Le gouvernement américain essaye par tous les moyens de comprendre la manière dont la pandémie du coronavirus se propage. Les États-Unis utilisent ainsi actuellement les données de localisation des téléphones portables de l’industrie de la publicité mobile pour garder un œil sur les mouvements des citoyens au milieu de la crise du COVID-19.

Un portail est même sur le point d’être mis en place pour faciliter la localisation dans 500 villes américaines.

L’Oncle Sam veut comprendre comment se propage le COVID-19 . Crédits : Pixabay

Dans le cadre de cette nouvelle initiative, le gouvernement US collabore étroitement avec des responsables  au  niveau fédéral et étatique ainsi que des personnes compétentes au sein du CDC.

Les données de localisation mobile permettent également de savoir à quel point les gens tiennent compte des restrictions de sortie imposées par l’État.

Utilité des données recueillies

Les données collectées donnent des indices sur les zones d’intérêt géographique où un grand nombre de personnes se réunissent toujours malgré le confinement. Prospect Park à Brooklyn, New York, fait partie des endroits encore fréquentés par une masse de gens.

Les informations sont par la suite transmises aux autorités locales pour qu’elles puissent prendre les mesures nécessaires. Les chercheurs sur le coronavirus ont de leur part besoin de savoir les endroits où un porteur de virus a été en contact avec d’autres personnes.

Quid de la question de confidentialité ?

Il est nécessaire de noter que ce projet se déroulera dans le respect total de l’anonymat. Ni le nom de la personne ni son numéro de téléphone n’apparaîtront dans les données collectées. Certains défenseurs de la vie privée doutent toutefois de l’intégrité de cette mesure prise par le gouvernement.

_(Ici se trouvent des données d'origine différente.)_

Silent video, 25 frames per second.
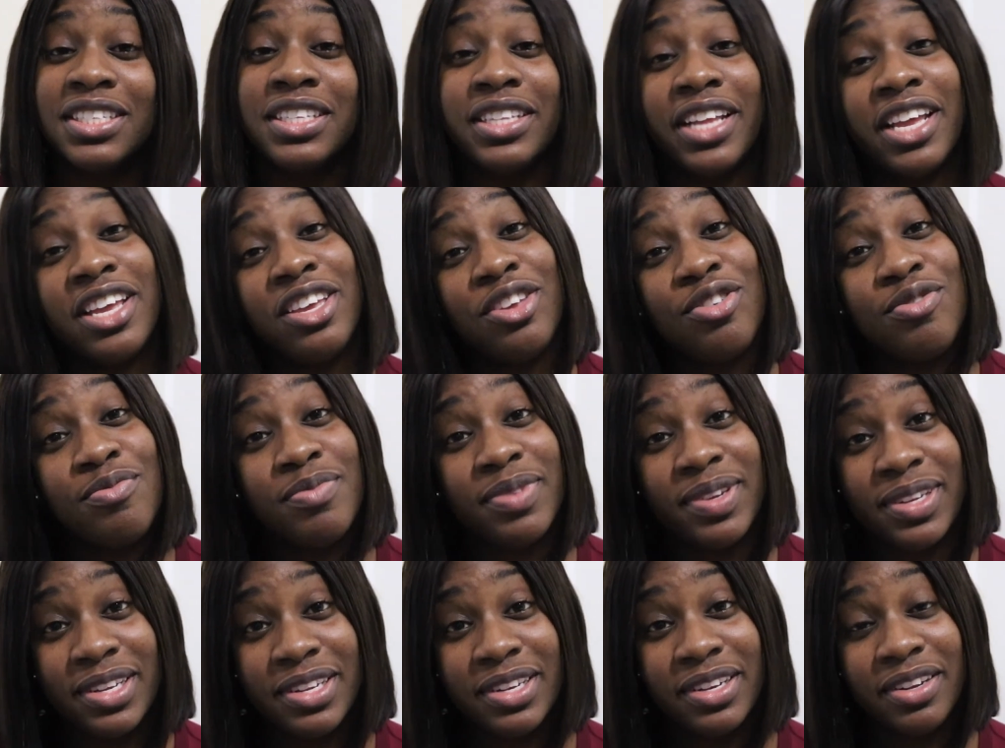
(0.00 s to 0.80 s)
Thank you,
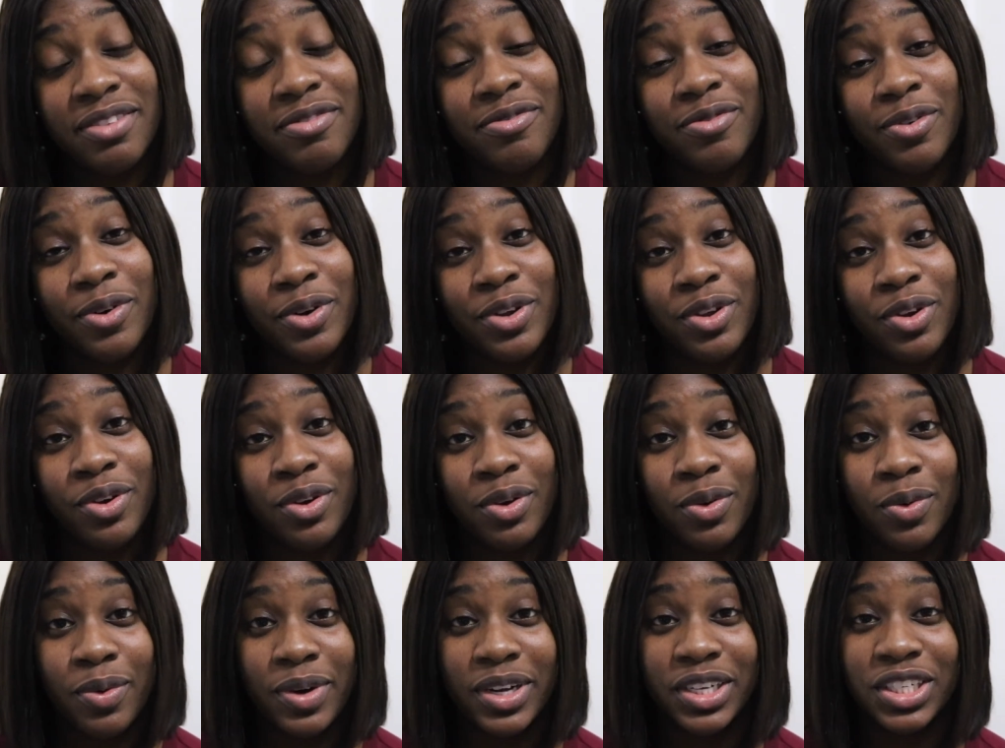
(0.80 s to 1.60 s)
Melinda, for your
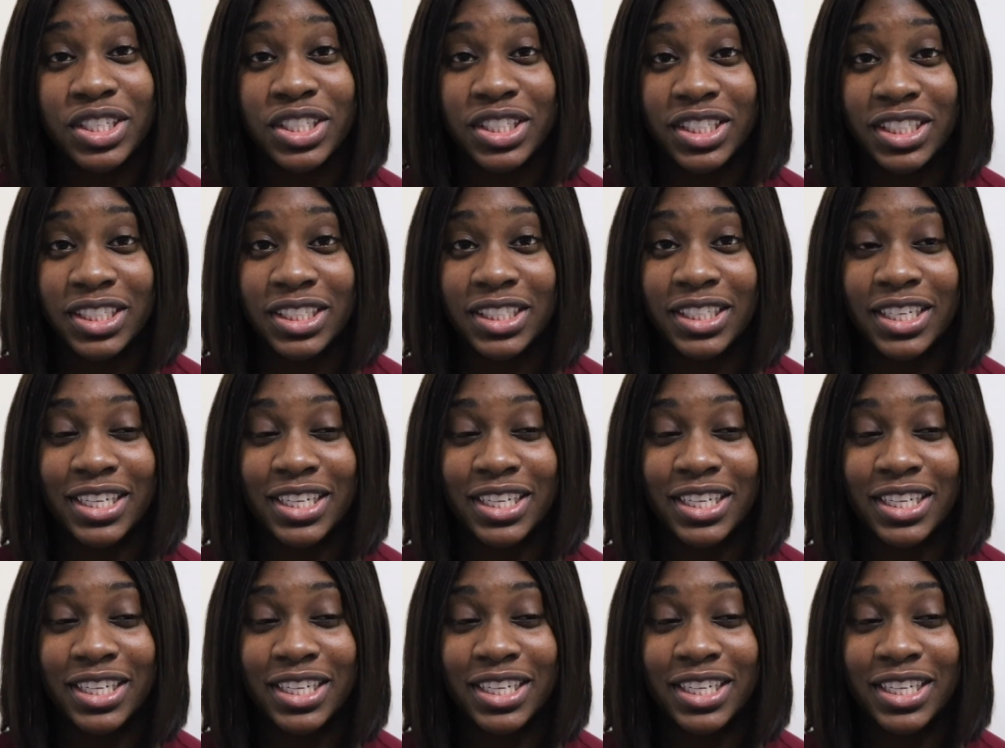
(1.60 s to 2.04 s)
question.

Ils sont suspicieux dans la mesure où les individus peuvent toujours être identifiés grâce à la combinaison des données recueillies avec d’autres. Ils soutiennent également que l’éventualité d’utiliser des informations réunies à d’autres fins que la contention de l’épidémie n’est pas exclue.

L’Oncle Sam n’est pas le seul pays qui utilise les données des téléphones portables pour suivre les déplacements des citoyens en cette période de pandémie. Israël a adopté la même stratégie depuis le 16 mars dernier. La Corée du Sud  pour sa part a pu établir une carte publique des patients atteints de coronavirus à partir des données. L’Italie, Allemagne et l’Autriche ont même reçu des informations de la part des opérateurs de téléphonie mobile de l’Union européenne.